"Becca's here!" I happily announced to my mother as my best friend of eleven years walked into the room. She immediately helped me to move a table, because she is one of the most helpful people in the world. Continuing into the evening, we chatted about the best way to tie bows, what kind of jewelry we like the best, how my wedding had taken on an "earthy" ambience, and all those sorts of things best friends simply must talk about when one of them is getting married in three days. This time, it's me.
I recieved several phone calls today and only accepted one, from my fiancee himself. He'd just learned about a medical emergency in his family. We paniced. We freaked out. Then we realized that life will go on, we can still get married though it may not be the most ideal circumstances for a wedding. And I remember what one of my bosses told me in his semi-thick Indian accent that I found so hard to understand when we first met, "In the end it's about you and him. You do what you can, but the other people don't matter."
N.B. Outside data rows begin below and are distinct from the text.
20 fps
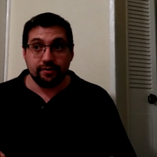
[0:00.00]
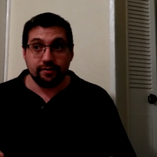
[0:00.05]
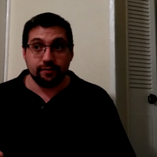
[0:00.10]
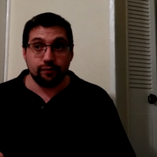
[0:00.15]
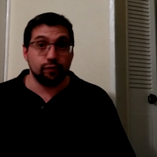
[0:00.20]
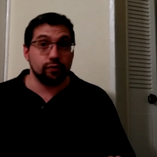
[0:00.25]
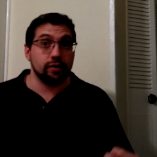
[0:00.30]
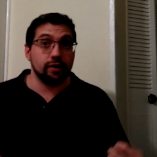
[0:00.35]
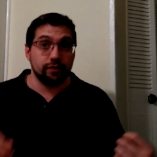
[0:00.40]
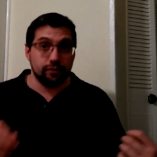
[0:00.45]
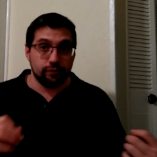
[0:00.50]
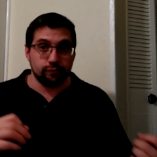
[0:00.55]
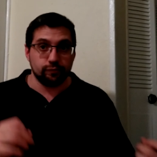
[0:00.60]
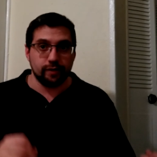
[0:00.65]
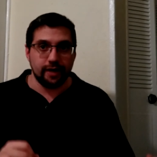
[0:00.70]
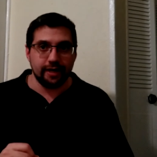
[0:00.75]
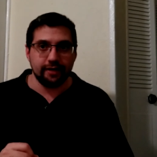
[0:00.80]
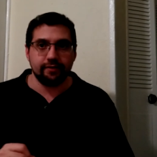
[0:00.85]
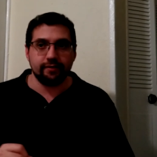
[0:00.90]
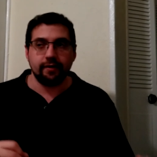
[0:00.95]
who are on the
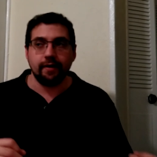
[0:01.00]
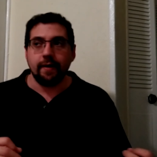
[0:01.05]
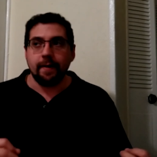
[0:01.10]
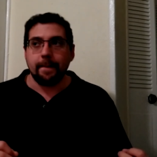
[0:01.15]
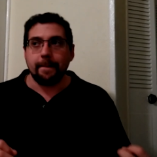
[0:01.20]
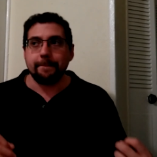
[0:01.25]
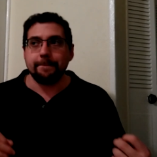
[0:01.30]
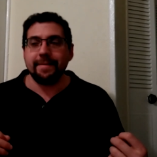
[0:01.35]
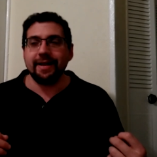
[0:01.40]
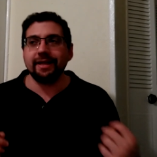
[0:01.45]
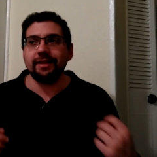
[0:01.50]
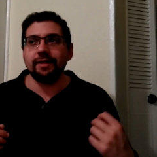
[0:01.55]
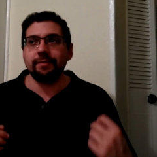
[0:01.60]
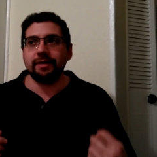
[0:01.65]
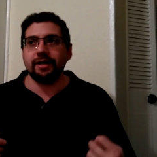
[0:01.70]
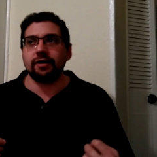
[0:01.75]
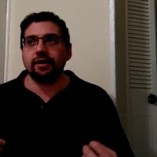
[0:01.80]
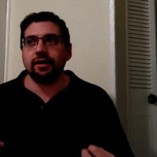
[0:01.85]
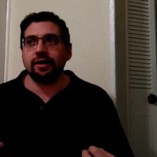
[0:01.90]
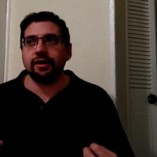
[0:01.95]
right, mainly
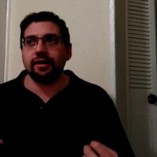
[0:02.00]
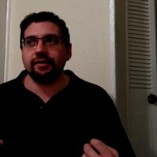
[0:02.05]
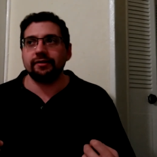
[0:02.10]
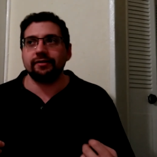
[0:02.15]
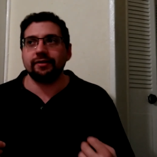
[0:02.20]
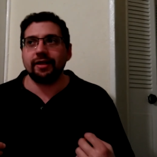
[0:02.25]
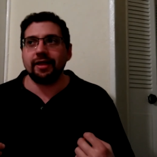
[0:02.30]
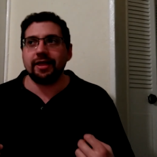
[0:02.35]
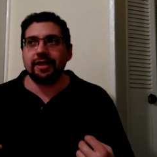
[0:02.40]
because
I've been thinking about all the different advice I've been given about marriage, including that. Still, the best is a piece of advice from a woman I barely knew that I met at a music festival a few years ago, before I had met Emi. In a canded and spirited conversation about marriage, she told my sister, my best friend, and I, "Marriage makes you realize what a terrible person you are," she laughed and explained that she never realized how selfish she was until she had to put her husband before herself. What she said seemed sensible at the time. Nonetheless, it has taken on a new meaning lately as Emi explores what it means to die to himself and gives more and more of his time and energy to our relationship. The more he invests his life in me, the more I realize how in the same way I need to return that type of love to him. I'm naturally a generous person - giving sounds easy to me. However, I'm also a very independant person and find it difficult, often, to give up my own will for his. Yet God hasn't given up on me.
In three days, I walk down an aisle overflowing with flower petals (I keep buying more...), and pledge my life to the most incredible man in the world. Every day after that, I'll learn a little more about what a terrible person I am, and what a gracious and forgiving God who is leading me.